Samples: For me it was going to be a career, but injuries happen and I’ve moved on to a new career path, but I certainly want to keep dancing my whole life. I’m studying [dance]— it’s something I’m very, very dedicated to. Due to my injuries, my time after I leave Valencia is going to be done with dancing.
Valencia Voice: What exactly is this Choreographer’s Showcase?
Oaks: It’s a way for the students that have taken our choreography classes, which we have to take, to showcase their dances and how well they can choreograph. Most schools that offer choreography classes don’t have you ever put your movement on the stage.
Clement: Yeah, it’s a great way to get the experience of working with lighting, seeing workroom costumes, coming up with choreography, and seeing the stress behind it of having to get people together.
Valencia Voice [to the choreographers]: What kind of dances are you guys choreographing?
Oaks: All the dances are modern, except two jazz pieces. The style of modern is very different.
Rodriguez: There’s many, many types of modern that you can do. For example, for me it’s really percussive and really dynamic, so it’s really whatever the choreographer wants at the moment. It’s all under the term modern, but there’s really so much you can do with it.
Clement: [Modern] is very general, basically anything that the choreographer wants. There’s many kinds of techniques that go along with it that [you can] incorporate into your movement. It’s very open-ended… very opposite to ballet. Ballet is closed movement; you have structure and everything is already defined for you.
Valencia Voice: Do you guys find it hard to balance dance with homework and classes?
Clement: Oh yeah, not like homework but jobs too. It’s very hard because you have to work with everyone’s schedule and get your dancers and choreographers all together.
Rodriguez: It’s funny because usually for us majors, we have a meeting where we tell everyone, “Okay, this is what’s going on,” and everyone sits down with their planner, and we all sit and schedule our lives a month ahead. It’s really nice cause everyone works it out.
Oaks: We are very organized, and we have our calendar done a year in advance for everything that’s going on. We already have our 2018 and 2019 concerts planned out for when they’ll be taking place.
Valencia Voice: If you’re working on a dance, what inspires you? How do you portray emotion?
Quiroga: It’s all on the movement… and music.
Samples: Each dance has a story to it.

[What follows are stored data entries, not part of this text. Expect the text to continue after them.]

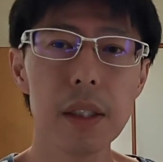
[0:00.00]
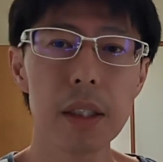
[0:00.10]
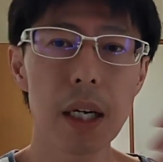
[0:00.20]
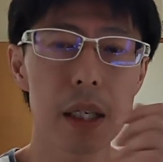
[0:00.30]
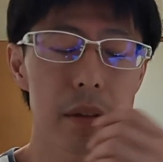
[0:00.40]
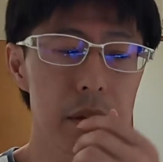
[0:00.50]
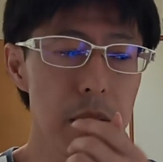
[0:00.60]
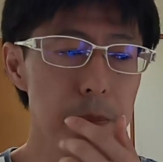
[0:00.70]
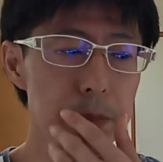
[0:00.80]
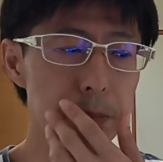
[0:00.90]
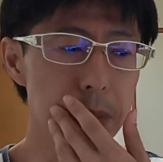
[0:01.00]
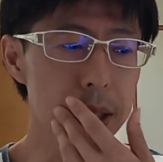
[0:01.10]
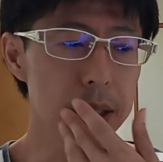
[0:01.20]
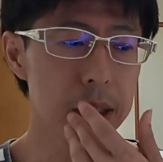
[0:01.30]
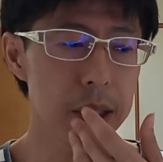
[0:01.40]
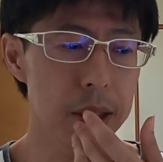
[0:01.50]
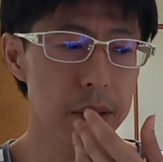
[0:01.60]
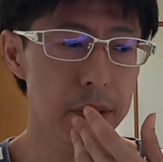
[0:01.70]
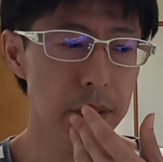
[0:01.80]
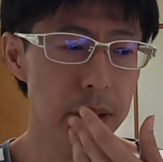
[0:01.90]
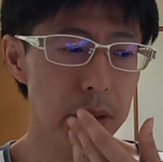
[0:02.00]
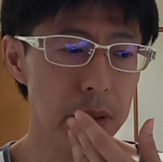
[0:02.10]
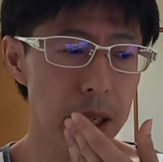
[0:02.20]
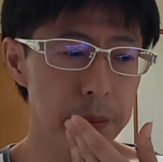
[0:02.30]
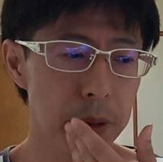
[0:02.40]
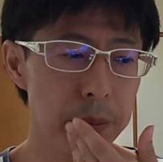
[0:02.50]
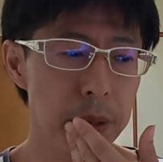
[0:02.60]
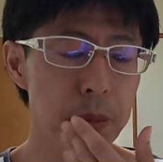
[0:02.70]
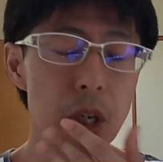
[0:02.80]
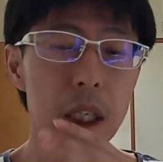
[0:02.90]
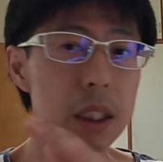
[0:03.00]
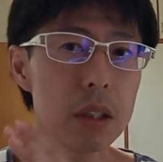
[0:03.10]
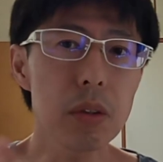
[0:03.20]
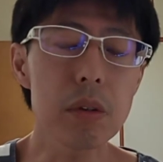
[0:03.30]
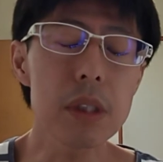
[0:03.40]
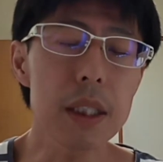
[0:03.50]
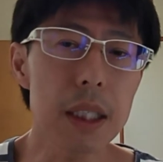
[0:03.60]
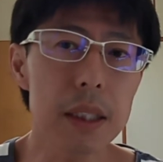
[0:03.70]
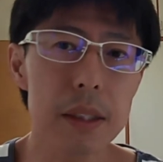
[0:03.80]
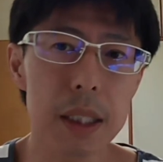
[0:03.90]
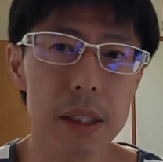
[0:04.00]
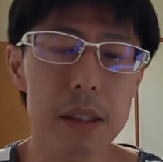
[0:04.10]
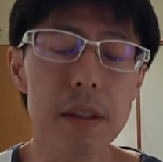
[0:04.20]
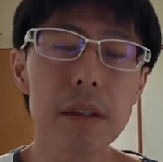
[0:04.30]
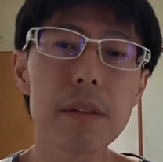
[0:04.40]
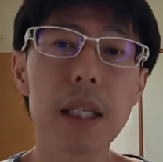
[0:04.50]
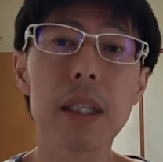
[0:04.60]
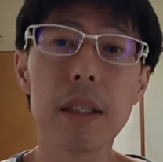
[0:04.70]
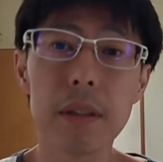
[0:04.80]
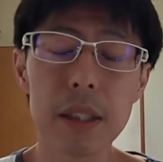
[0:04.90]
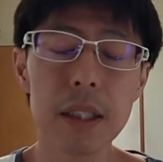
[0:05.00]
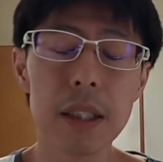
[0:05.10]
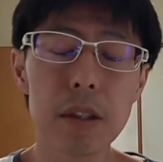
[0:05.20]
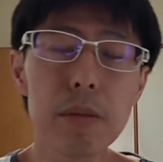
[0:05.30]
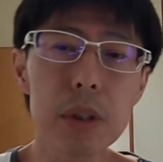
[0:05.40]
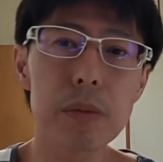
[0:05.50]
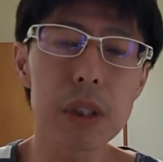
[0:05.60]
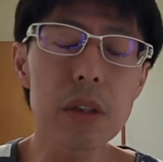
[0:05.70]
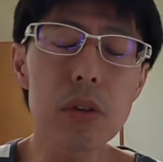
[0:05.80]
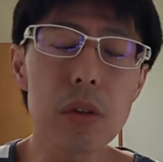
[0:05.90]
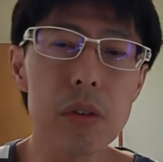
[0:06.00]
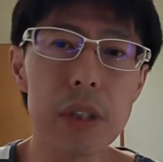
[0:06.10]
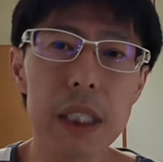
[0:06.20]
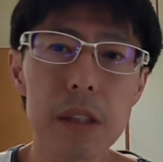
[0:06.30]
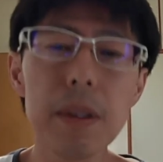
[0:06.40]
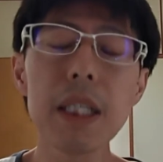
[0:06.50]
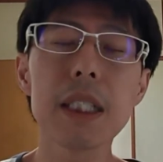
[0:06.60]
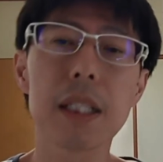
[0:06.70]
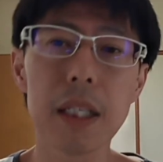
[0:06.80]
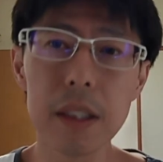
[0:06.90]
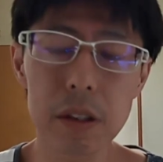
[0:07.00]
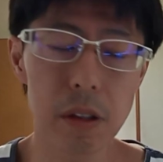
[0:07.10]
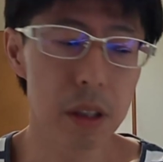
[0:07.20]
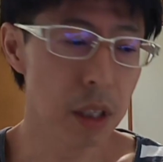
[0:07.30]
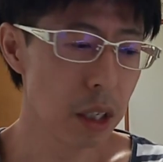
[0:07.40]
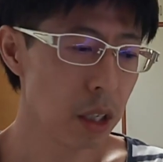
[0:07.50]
だからあの、一般人の人とかも今も仕事の絶対数が少なくなってるし、そもそも仕事を増やすべきではないんですよ。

Dance is the universal language, so you’re telling your story or the choreographer’s story through the set movement.
Ramos: We don’t like to make [the storyline] obvious… You want to be able to see in the movement the way they tell the story, the way that their faces are, and the way they’re emoting on stage… dance needs to be thought-provoking more than anything.
Samples: It lets the audience relate to and interpret it they way they do, and maybe they have a similar circumstance or situation and they can… find emotions in that piece, and say, “Oh my gosh, this is just like my life too.”
Rodriguez: [My dance] doesn’t really have a storyline… it’s basically just movement for movement’s sake. We have a saying, I forgot who said it first, but it says, “Movement in dance is just food for the eye.”
Valencia Voice: Why do you think Valencia students should come watch the Choreographer’s Showcase?
Samples: It’s inspirational… movement can inspire anything.
Ramos: I think the craziest thing is that we’re known on a nation-wide scale, all the art schools across the nation know about us and they know our program. But nobody in Central Florida knows that we exist. We travel all across the nation. We’ve gone to Boston, we’ve gone to Rhode Island, we’ve gone to California, and we’re going to Eugene, Oregon this spring… People all over the nation know about our program, but we wish Central Florida knew us!